Nascido a 1 de janeiro de 1961, no Icolo e Bengo, Jacinto de Lemos destacou-se pela escrita marcada por uma linguagem simples e popular, retratando com sensibilidade e realismo o quotidiano de mulheres, crianças e comunidades marginalizadas dos subúrbios da capital.

Apesar do reconhecimento literário, o autor passou os últimos anos da sua vida em condições precárias, residindo num bairro de lata em Luanda, onde construiu um pequeno atelier de chapa para continuar a escrever.

Em entrevistas, afirmou ter produzido mais de 100 obras em dez anos, mas lamentava a ausência de patrocinadores que lhe permitissem publicar esse acervo.

Numa nota de imprensa, a União dos Escritores Angolanos (UEA) manifestou “profunda dor e consternação” pelo falecimento do escritor, destacando que a literatura angolana perde “uma das suas vozes mais genuínas e sensíveis”.

Jacinto de Lemos estreou-se em 1989 com a novela Undengue, distinguida com menção honrosa no concurso Sonangol, obra que o projetou como um dos nomes a seguir na prosa angolana.

Em 1997 publicou O pano preto da velha Mabunda (INALD), mais tarde adaptado ao teatro, e em 2001 conquistou o Prémio Sonangol de Literatura com A dívida da peixeira.
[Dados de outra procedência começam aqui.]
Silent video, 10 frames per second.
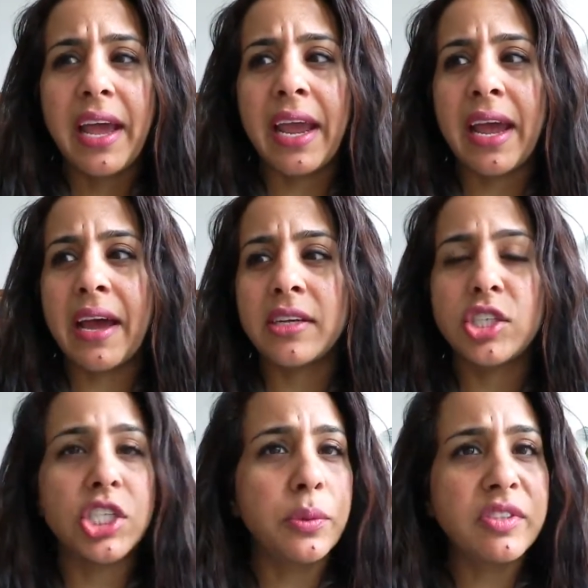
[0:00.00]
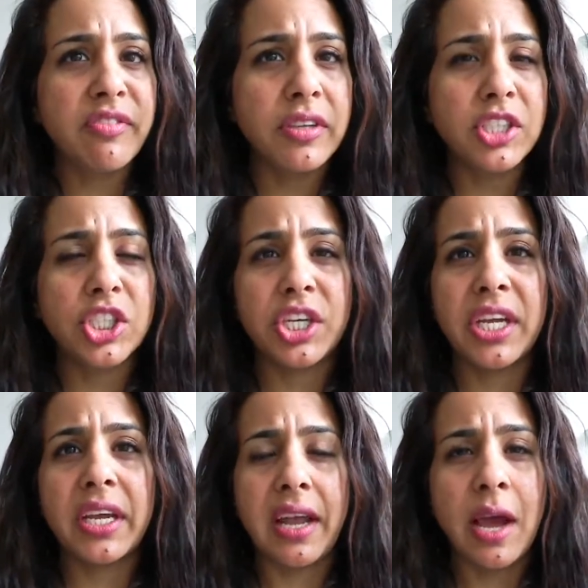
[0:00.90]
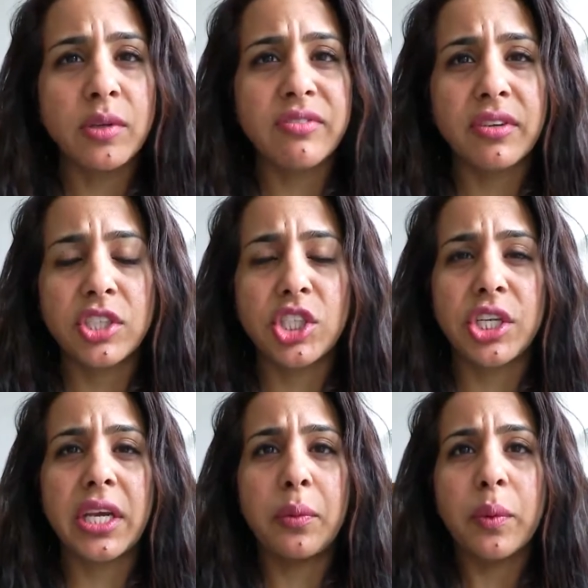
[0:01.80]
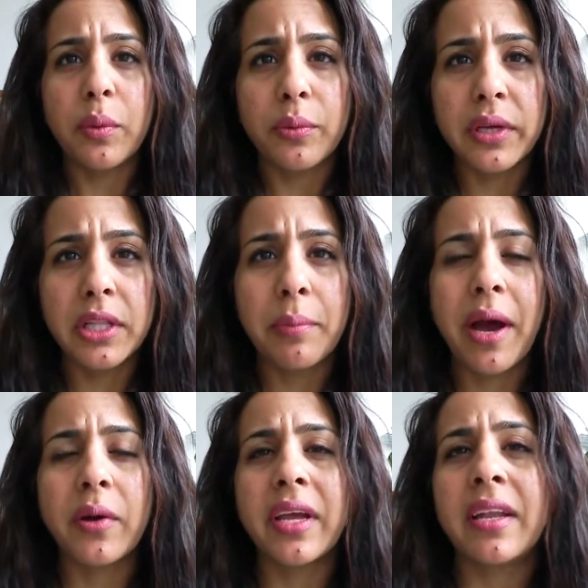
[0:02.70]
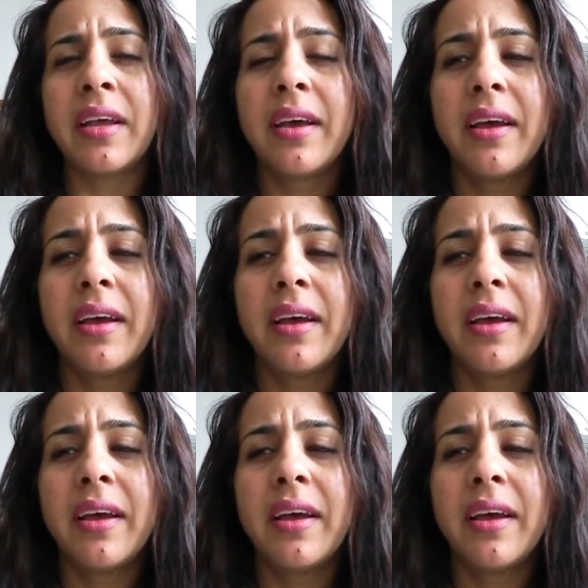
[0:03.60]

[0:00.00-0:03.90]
And she was feeling shitty and I was feeling shitty, and we were real about it.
Em 2008 lançou Chico Nhô, consolidando o seu lugar na narrativa angolana.

Além da ficção, foi considerado um “operário da palavra” e “griot moderno”, nas palavras da crítica Conceição Cristóvão, pela forma como conjugava oralidade, humor e crítica social.
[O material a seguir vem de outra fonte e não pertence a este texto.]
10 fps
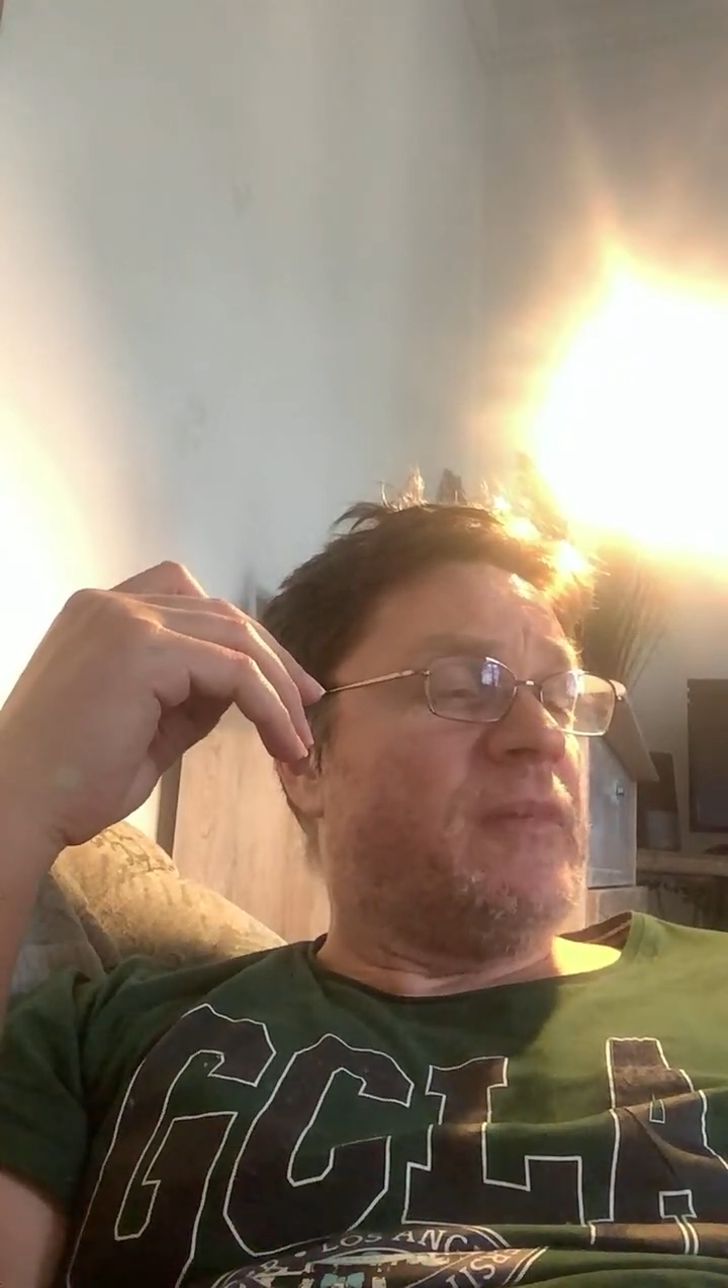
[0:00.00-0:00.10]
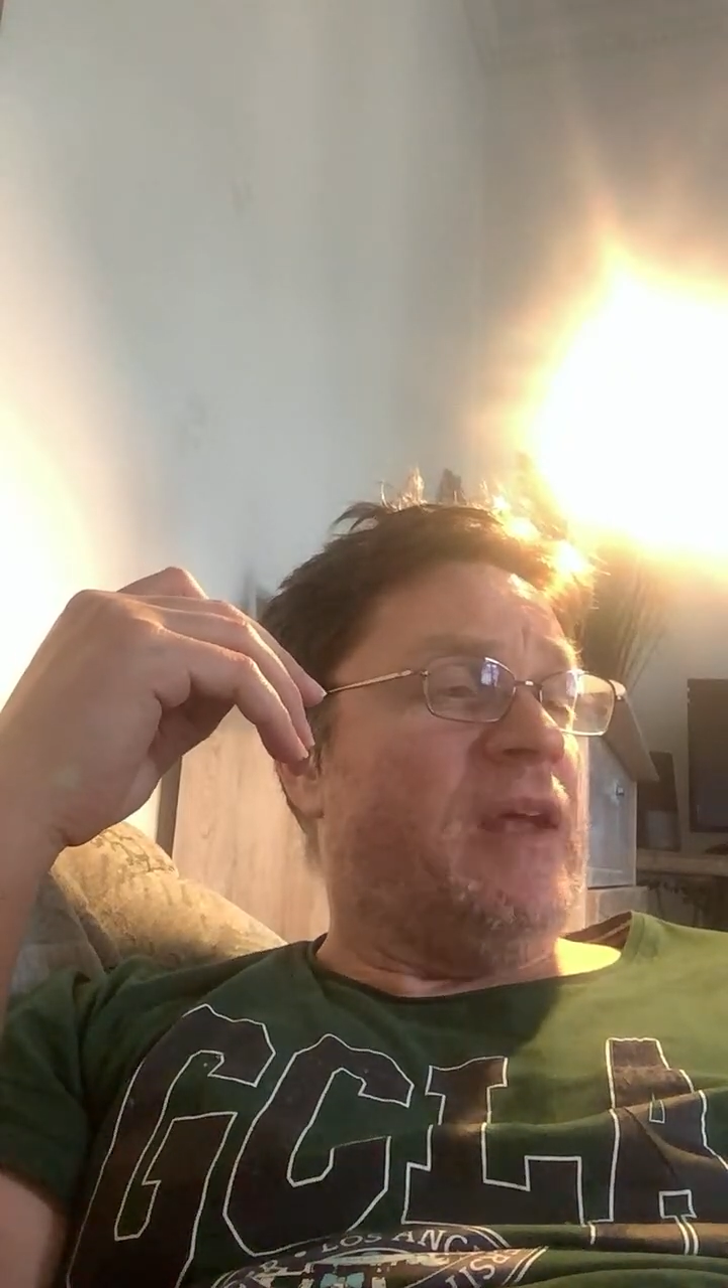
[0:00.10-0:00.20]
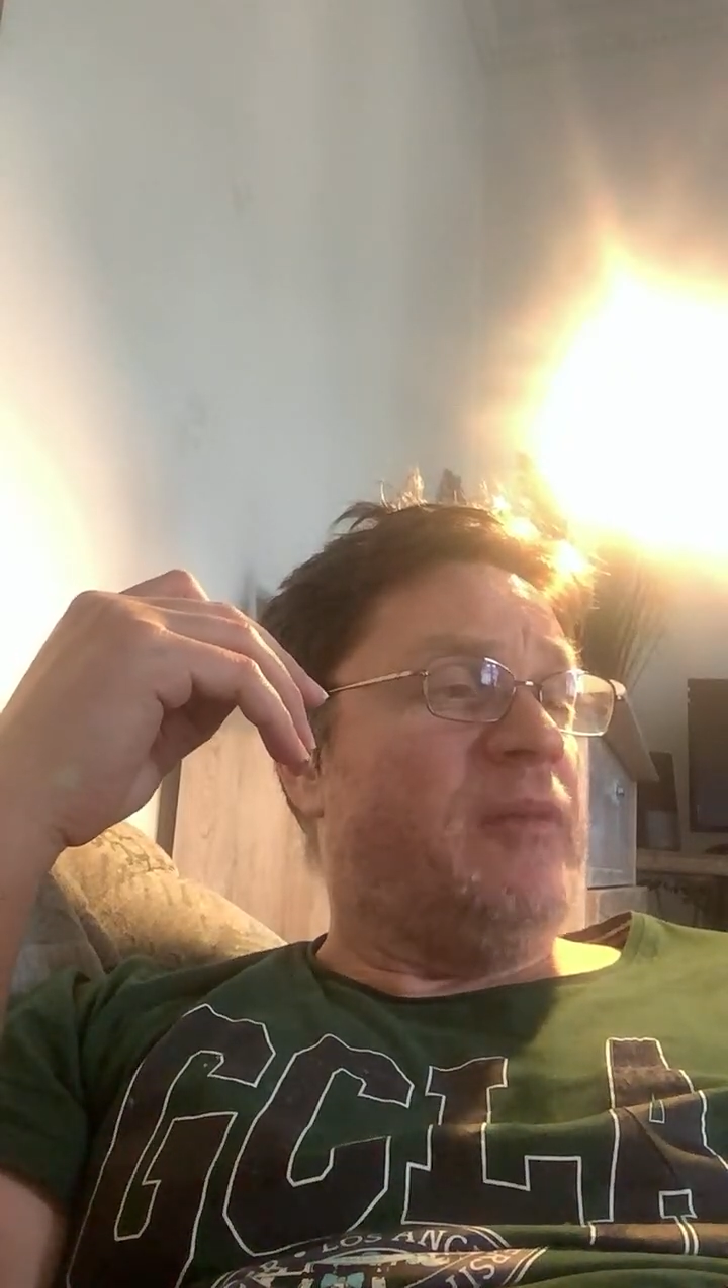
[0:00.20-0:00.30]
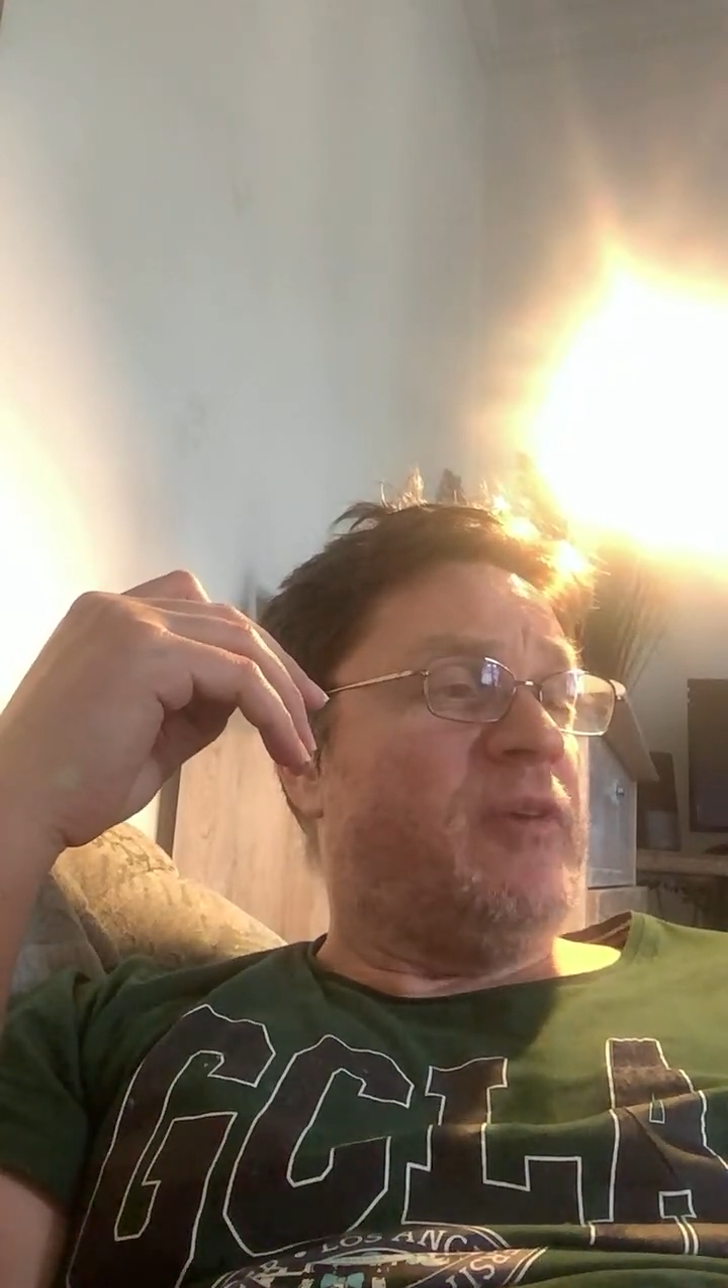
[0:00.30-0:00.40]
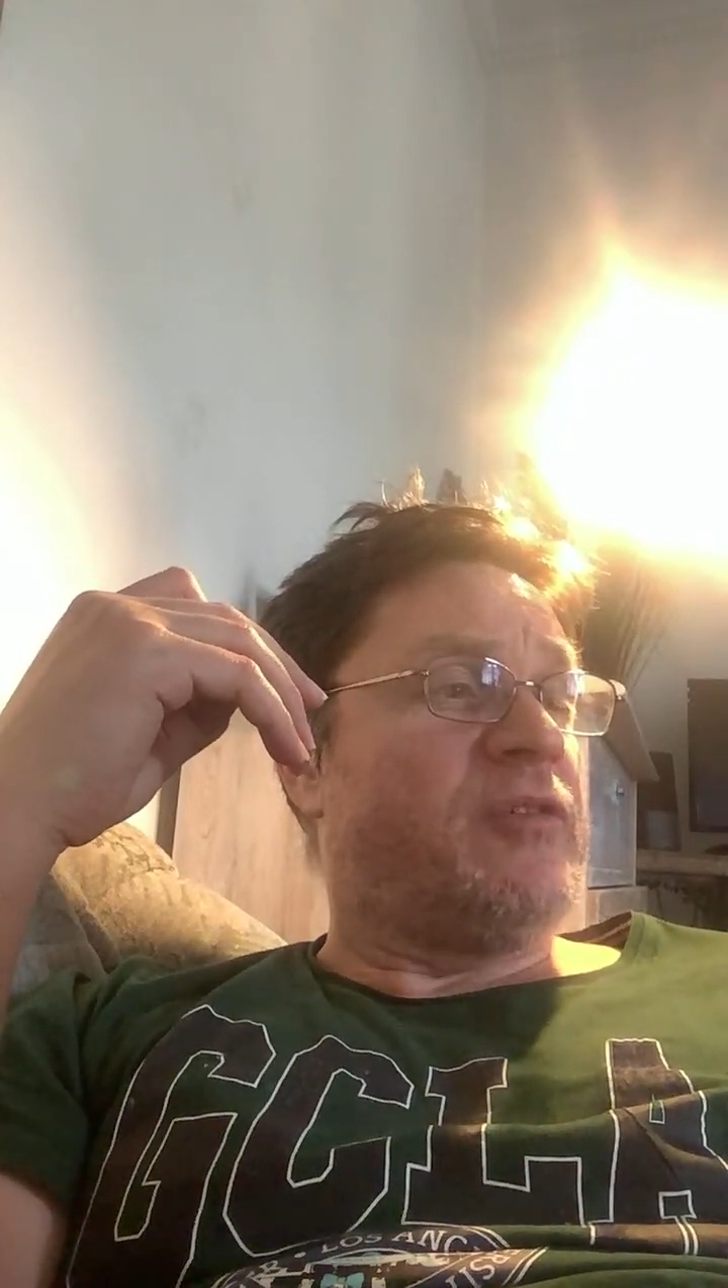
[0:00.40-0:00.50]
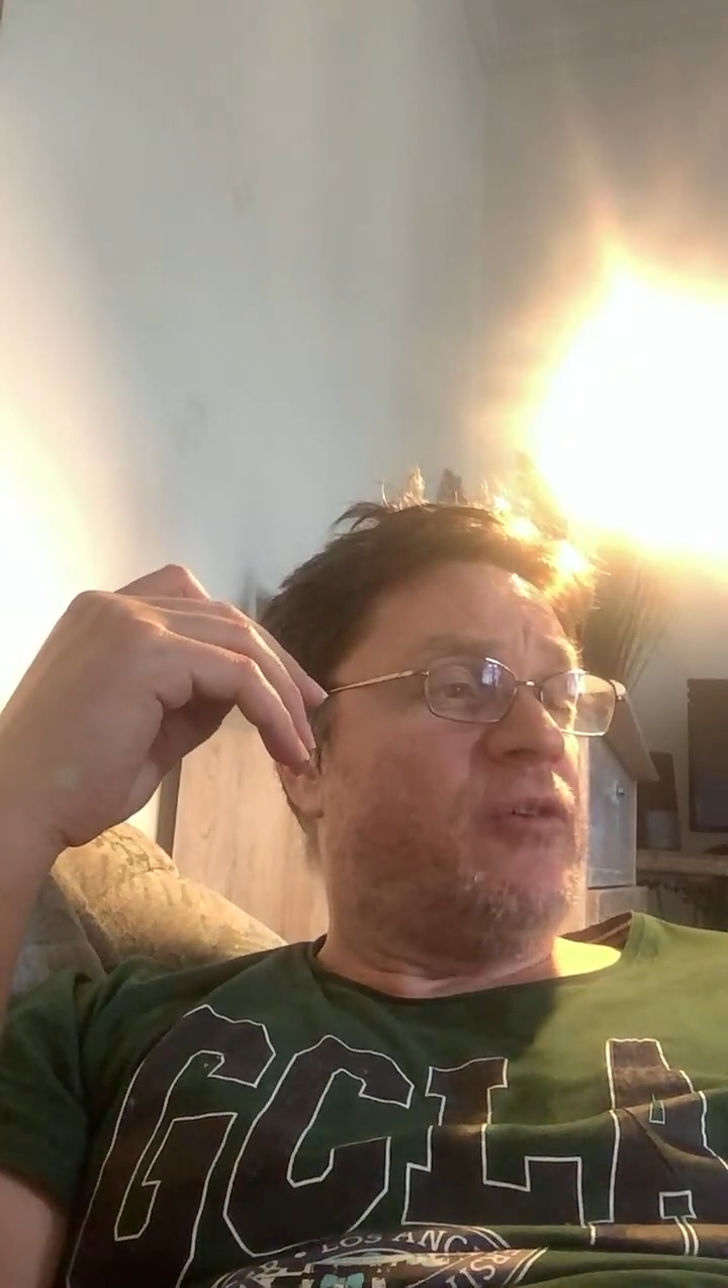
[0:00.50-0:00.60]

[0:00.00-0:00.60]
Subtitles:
elements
Apesar de ter sido aguardado ansiosamente pelo público a cada lançamento, a sua produção literária recente ficou comprometida pelas dificuldades económicas e pela ausência de apoios institucionais para publicação, mesmo após a sua recente condecoração pelos 50 anos da Independência Nacional.

Com a sua morte, a literatura angolana perde não apenas um criador de histórias, mas também um símbolo das contradições entre o talento e o abandono em que muitos escritores nacionais permanecem.